Published: December 5, 2006 12:38 PM
Jonsi, if you think the market wage for putting yourself on the frontline should be around 45k in saries and compensation, your out of your mind. I make that much working as a supervisor at a PC helpdesk and I am considered underpaid for my skillset. How you are ever going to convince anyone that living your life in constant danger or abuse, neglect, death or pemanent injury because of your job is only worth 45k is beyond me. Especially (this is if you've ever been in the military as I have) when they give you that statement, part of the "compensation" is the "medical care" that the VA and active duty medical facilities give you, and they count it as very expensive medical coverage when the care is absurdely below stanard across the board. Also as part of the statement is the housing allowance or the free housing, which once again they place at high market value, even if your living in places that have been falling apart for 50 years and you are responsible for the property as an owner, but with none of the benifits of owning. Also, please find me a job where they can order you to die, to shoot other people, AND YOU MUST FOLLOW THE ORDER OR FACE POSSIBLE DEATHS, and the wage is around 45k. The desciption ot the wage they pay you is a scam, and they way they describe it is a scam.

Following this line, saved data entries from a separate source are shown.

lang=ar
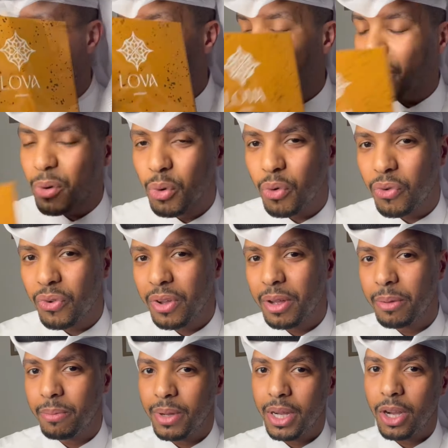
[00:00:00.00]
معروف
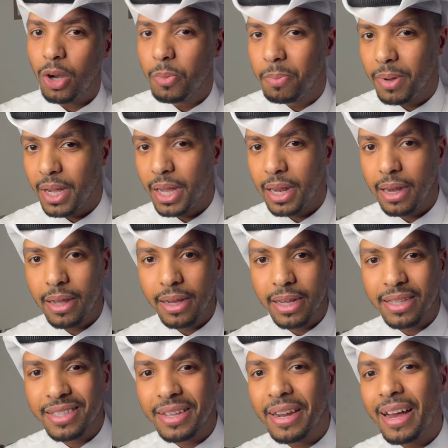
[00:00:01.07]
بحبه
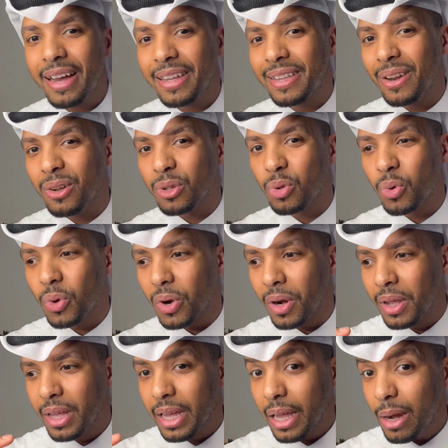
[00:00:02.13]
لصناعة العطور
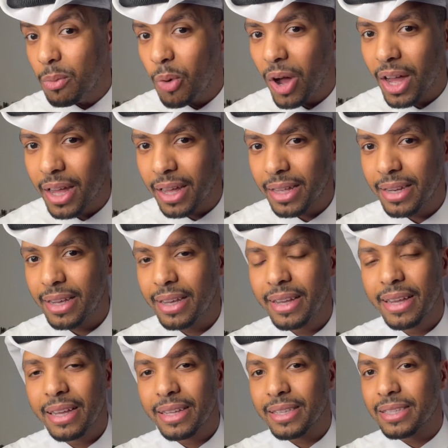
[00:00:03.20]
المعقدة
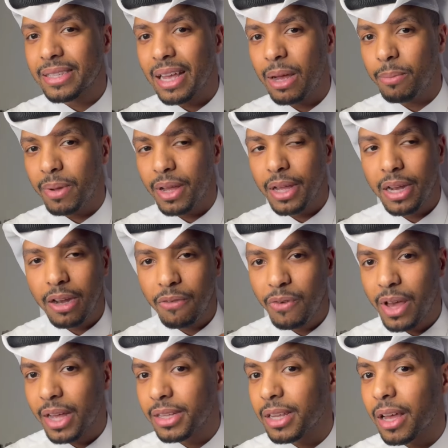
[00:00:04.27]
الصعبة اللي
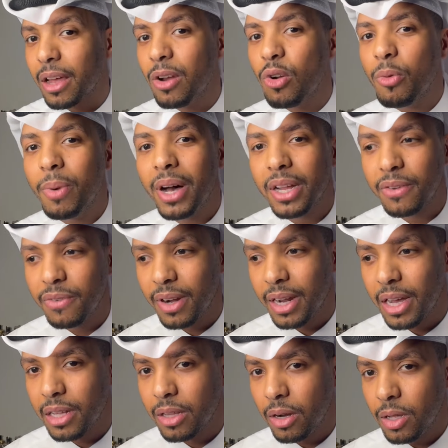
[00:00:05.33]
فيها تقلبات في
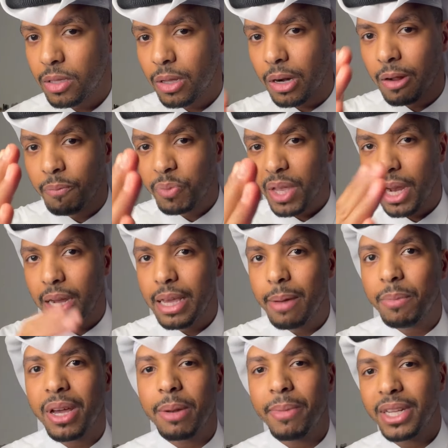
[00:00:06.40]
ريحة العطر اللي
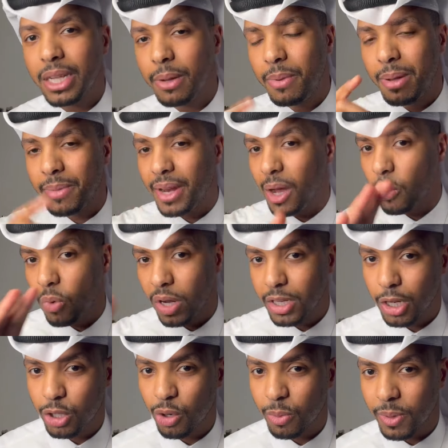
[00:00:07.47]
يمكن ما تحبه من أول
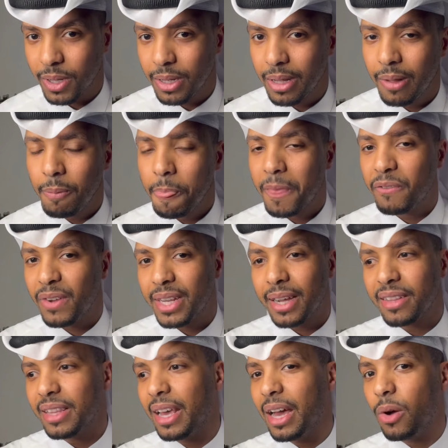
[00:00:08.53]
تجربة
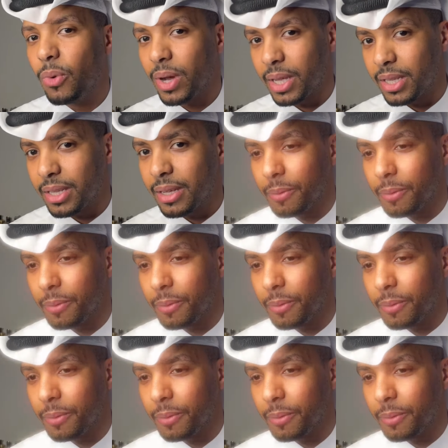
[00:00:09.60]
فتعطيها وقت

Also, a good 10-20% of military force at any time qualifies for food stamps and government assitance for the poor, these are real numbers.
How about the dig, where no matter where you work for the government as a soldier, or at what level your labor is worth the same. As an army airborne ranger you make extra "hazard pay" of around $200 a month to be in a unit payed to be on the front lines, and at the same rank you can be a back in the rear pump jockey and get almost the same wage, where is this being "overpaid" on the market place. Please sir, please find me an example of such a group of well equipped, well organized military groups that can fight anywhere in the world within 9 hours and defeat pretty much any other standing military, and they pay less then they pay our soldiers. You won't find it because the market does not exist, and so your argument even on the face of it is fallacious because your trying to askribe market forces to government monopoly.
You don't know much about the military, the free market, or the governent or how they work together. If you would like more information feel free to ask and I can fill you in.